Hunting African Wildcat

Hunting Wildcat in Africa

The African wildcat (Felix Sylvestris lybica) is a subspecies of wildcat that inhabits most of Africa and parts of the Arabian Peninsula.  The only African areas not host to the African wildcat are the desert and the rain forest.  It is similar in appearance to a domestic cat except that it is larger and has longer hind legs.  The fur of the African wildcat is light grey with reddish or yellow tints on some of the animals.  There are six to eight horizontal dark stripes running across the face and throat.  A black stripe runs down the back.
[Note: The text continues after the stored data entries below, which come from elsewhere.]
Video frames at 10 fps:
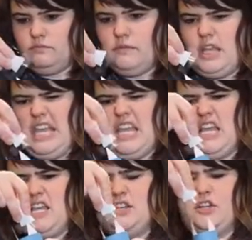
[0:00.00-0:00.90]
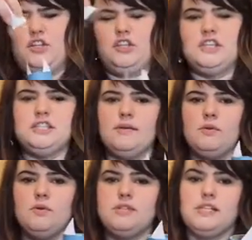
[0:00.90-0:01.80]
And this time you
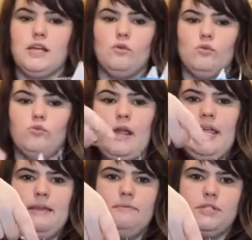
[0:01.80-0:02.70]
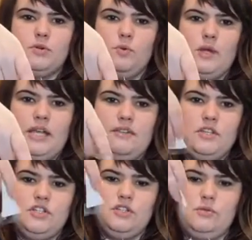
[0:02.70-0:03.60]
want to stick it right in between the
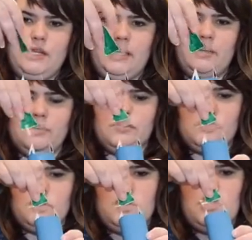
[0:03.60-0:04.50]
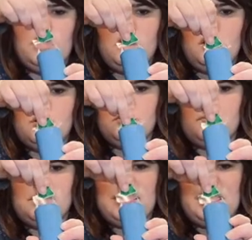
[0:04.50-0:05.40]
two ears. So I'm going to take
The belly is white. 

The females breed between September and March.  Gestation is 65 days.  Litters consist of two to five cubs whose eyes don’t open for 10 - 14 days.  The female seeks out a burrow or cave under a rock to have her litter.  The cubs stay with the mother for up to six months and are fertile when they are sent out on their own.

African wildcats measure between 18 inches to 24 inches from head to end of body.  Weight ranges from seven pounds to nine pounds with the female being smaller.  The African wildcat eats rodents, small mammals, fish, birds and insects.  The cat approaches its prey slowly with its head low until within three feet, then pounces.  It will bite the prey after snaring it with its foreleg claws.

Most of its activities take place at twilight or the night.  During daylight hours, it keeps to bushes and tall grasses except in the case of dark, cloudy, or cool weather.  If threatened, it raises its fur to look larger and more intimidating.  African wildcats are solitary and defend their territory aggressively.  They spend most of their time on the ground, but are excellent climbers and will head to the branches if threatened. 

African wildcat hunting mainly takes place during a hunt for other animals.  Most are taken as an animal of opportunity.  They can be hunted by walking, spotting, or stalking, but taking one as the opportunity arises is much more common.  The main target area is the heart and lungs.  The African wildcat has its heart placed slightly farther back in its body than most animals, so the rifle’s aiming point will be slightly different. 

If the shot is straight forward with the cat facing the hunter; aim for the juncture of neck and chest.  With the African wildcat facing right or left; aim one quarter of the way up the body just behind the foreleg.  When the shot is on an angle, use the off-shoulder aiming point as you would on other animals.  That is, aim for the opposite shoulder.  Should the African wildcat be facing away, then what’s commonly called “The Texas Brain Shot” - aiming at the base of the tail where it joins the body, will put it down.

Caliber for such a small animal isn’t extremely important.  If a rifle chambered for one of the 6 mm, or .243s is available, then use that.  However, any good plains game cartridge will do the job and not tear up too much of the hide.   A .22 rifle makes a good rifle for this small cat.